Grünewald und Isenheim – das
ist ein Begriff.
Für das Antoniterkloster in Isenheim, 20 km
südlich von Colmar, schuf Mathias
Grünewald in den Jahren zwischen 1512 und 1516 den berühmten
Isenheimer
Altar, einen spätgotischen Flügelaltar. 1794 wurde er nach
Colmar gebracht, wo er sich heute im Museum Unterlinden
befindet.
Wenn der Altar verschlossen
ist, zeigt er in der Mitte ein Bild des Karfreitags.
Riesig ragt vor einer
dunklen, leeren Landschaft ein Kreuz auf, an das der
entstellte Leib Christi geschlagen ist.
Grünewald malt kein
Historienbild, keine Wiedergabe der Geschehnisse von Golgota,
sondern er malt Heilsgeschichte, Glaubensgeschichte.
Darum kann zur Rechten des
Kreuzes die mächtige, athletische Gestalt Johannes des
Täufers stehen, obwohl nach biblischer Überlieferung der
Vorläufer zum Zeitpunkt der Kreuzigung Christi bereits
enthauptet war.
Barfuss ist er dargestellt,
schriftkundig (das aufgeschlagene Alte Testament in der
linken Hand), im härenen, aber leuchtenden Gewand, fest
gegürtet, zu seinen Füßen das Opferlamm mit Kreuz und Kelch,
in den das Herzblut des Lammes fließt.
Mit ausgestrecktem Arm und
einer Hand, deren Zeigefinger expressiv verlängert ist,
weist der Wegbereiter hin auf den Gekreuzigten.

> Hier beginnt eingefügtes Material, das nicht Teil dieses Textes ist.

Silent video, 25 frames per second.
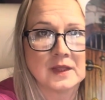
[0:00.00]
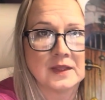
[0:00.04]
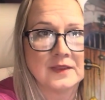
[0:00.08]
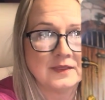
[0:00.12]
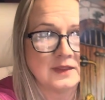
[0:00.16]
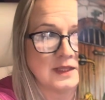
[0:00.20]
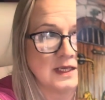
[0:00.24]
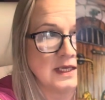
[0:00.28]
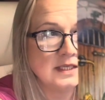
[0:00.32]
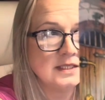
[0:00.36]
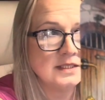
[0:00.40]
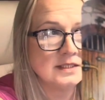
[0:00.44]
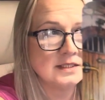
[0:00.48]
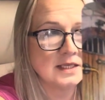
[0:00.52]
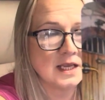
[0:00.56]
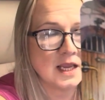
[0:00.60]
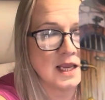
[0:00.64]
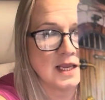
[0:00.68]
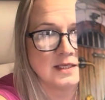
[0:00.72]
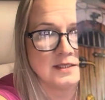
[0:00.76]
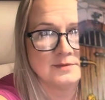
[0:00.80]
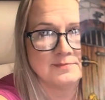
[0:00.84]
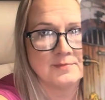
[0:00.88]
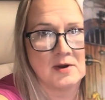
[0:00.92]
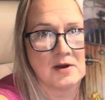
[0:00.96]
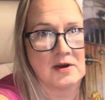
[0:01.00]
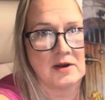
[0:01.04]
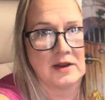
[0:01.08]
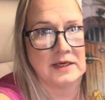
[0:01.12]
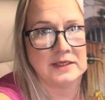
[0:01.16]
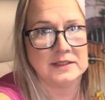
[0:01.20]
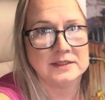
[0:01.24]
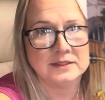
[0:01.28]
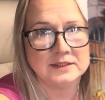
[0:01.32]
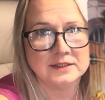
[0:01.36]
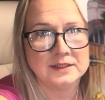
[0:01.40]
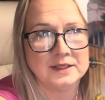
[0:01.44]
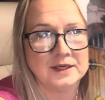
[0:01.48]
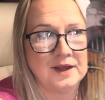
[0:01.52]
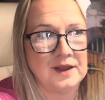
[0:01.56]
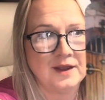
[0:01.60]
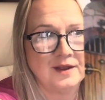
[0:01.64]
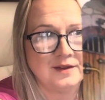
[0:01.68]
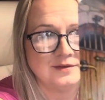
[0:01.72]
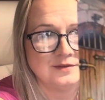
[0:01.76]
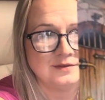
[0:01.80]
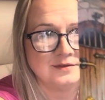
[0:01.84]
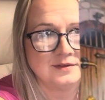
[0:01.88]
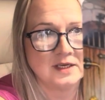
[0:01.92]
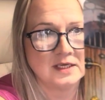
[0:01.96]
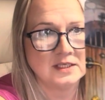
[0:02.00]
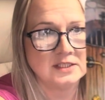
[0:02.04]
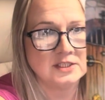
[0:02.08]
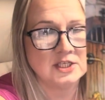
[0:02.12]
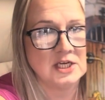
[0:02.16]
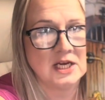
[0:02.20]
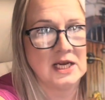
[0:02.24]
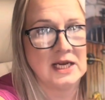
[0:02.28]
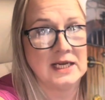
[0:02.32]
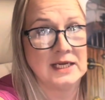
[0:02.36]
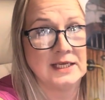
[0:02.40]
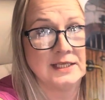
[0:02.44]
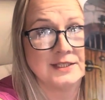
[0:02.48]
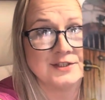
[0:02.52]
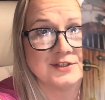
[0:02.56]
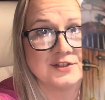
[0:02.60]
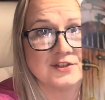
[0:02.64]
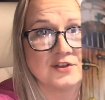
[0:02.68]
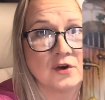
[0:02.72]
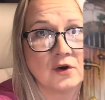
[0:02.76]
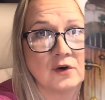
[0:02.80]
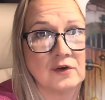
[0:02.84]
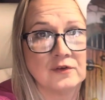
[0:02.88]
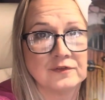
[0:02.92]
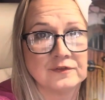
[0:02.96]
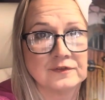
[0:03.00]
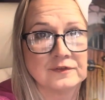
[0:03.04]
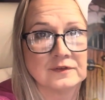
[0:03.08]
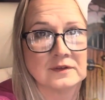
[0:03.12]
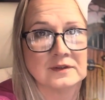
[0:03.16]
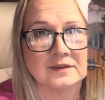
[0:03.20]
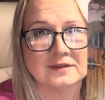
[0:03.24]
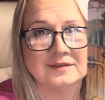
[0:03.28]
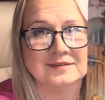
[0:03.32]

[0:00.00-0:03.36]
This is mine. Get your hands off.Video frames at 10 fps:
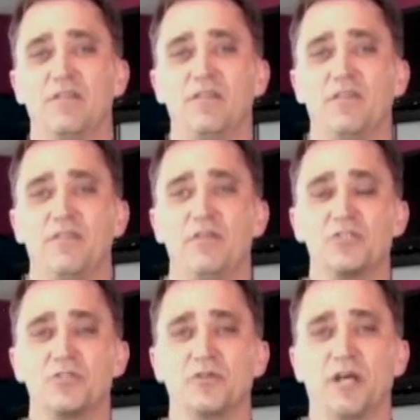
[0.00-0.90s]

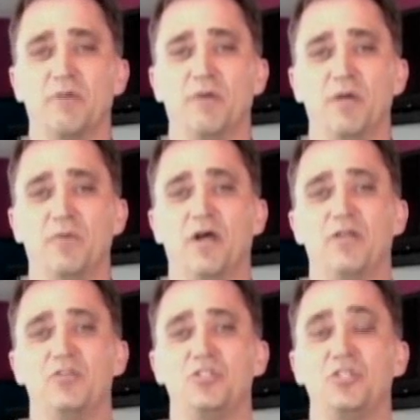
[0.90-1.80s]
there's no doubt in my
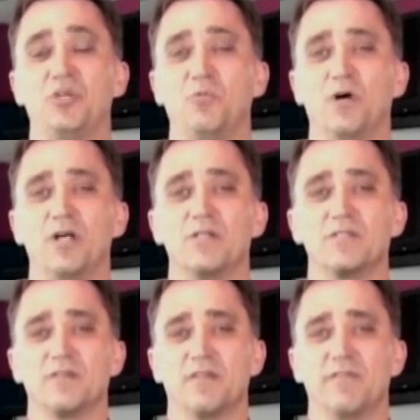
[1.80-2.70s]
mind she
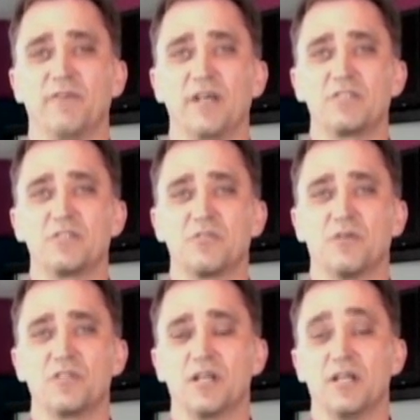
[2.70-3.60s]
was the fastest
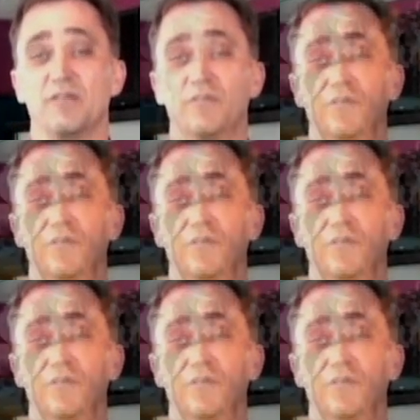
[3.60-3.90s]
horse I ever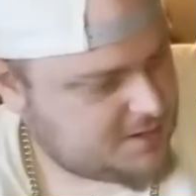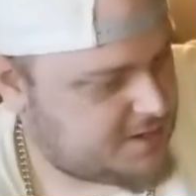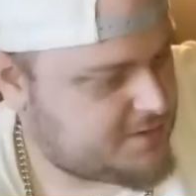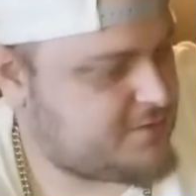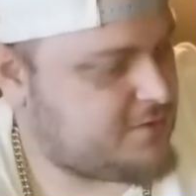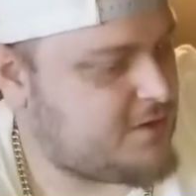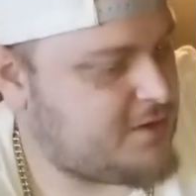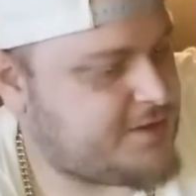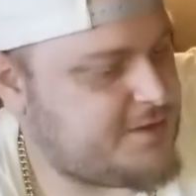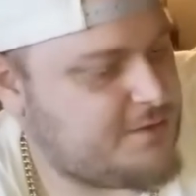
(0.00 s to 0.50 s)

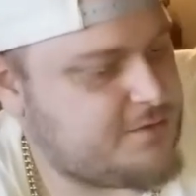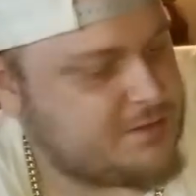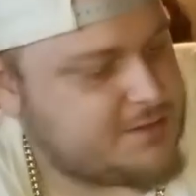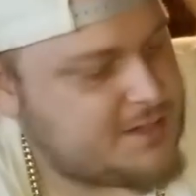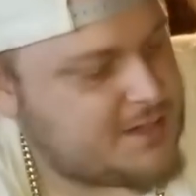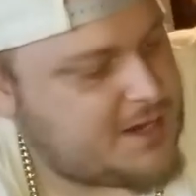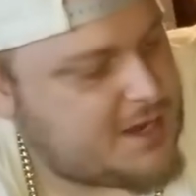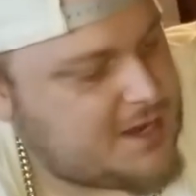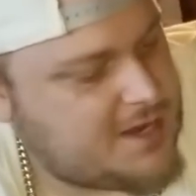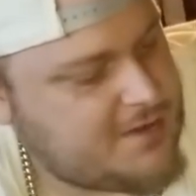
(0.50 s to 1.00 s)
thought there was
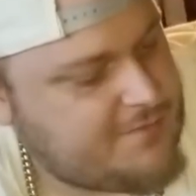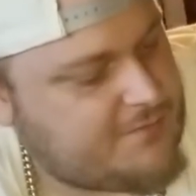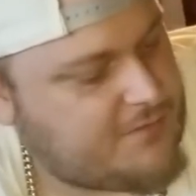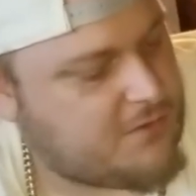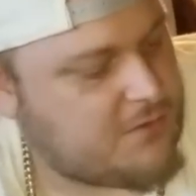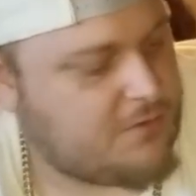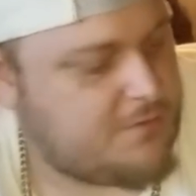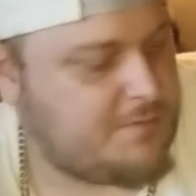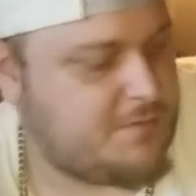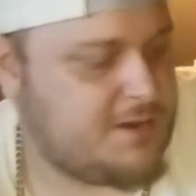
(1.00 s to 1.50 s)
an
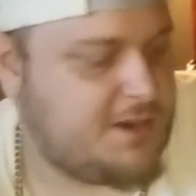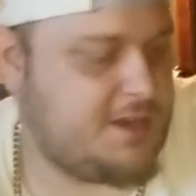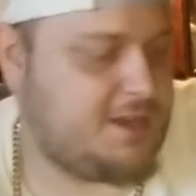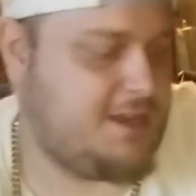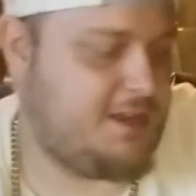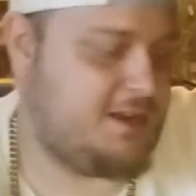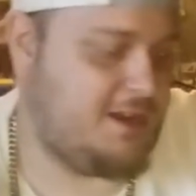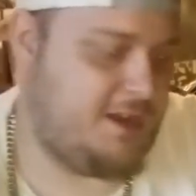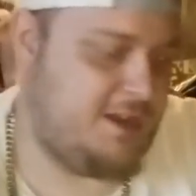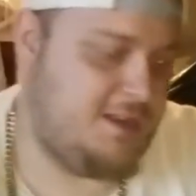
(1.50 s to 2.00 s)
iPhone, but I,
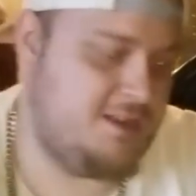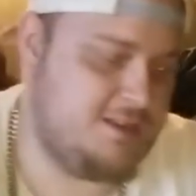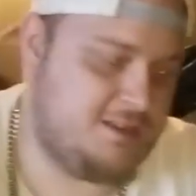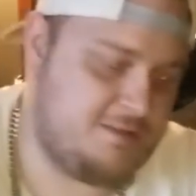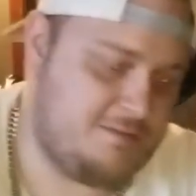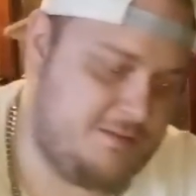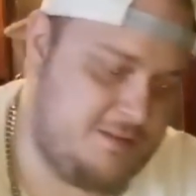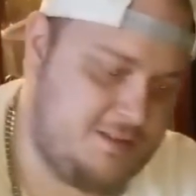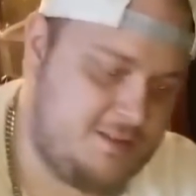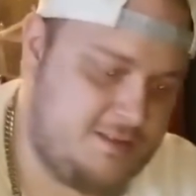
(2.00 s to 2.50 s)
I
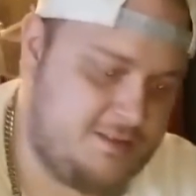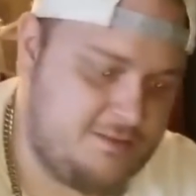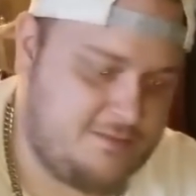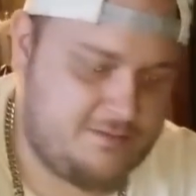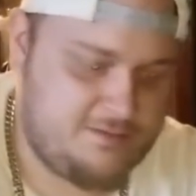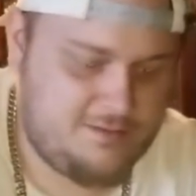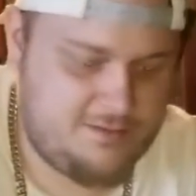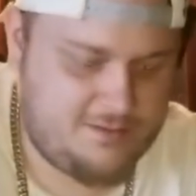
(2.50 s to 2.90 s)
just must have...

Auf dem Hintergrund hat der
Maler in lateinischer Sprache ein Wort des Täufers aus dem
Johannesevangelium geschrieben:
„Illum oportet crescere, me autem minui“ Im Deutschen wird es meistens wiedergegeben
mit: „Er muss wachsen, ich aber muss kleiner werden“
(Joh 3, 30).
Dieses biblische Zitat
umschreibt das Selbstverständnis des Täufers, seine Sendung,
worin er seinen Auftrag sieht.
Die Evangelien schildern
Johannes als Vorläufer Jesu, als jemanden, der seine Aufgabe
darin sah, dem Herrn den Weg zu bereiten.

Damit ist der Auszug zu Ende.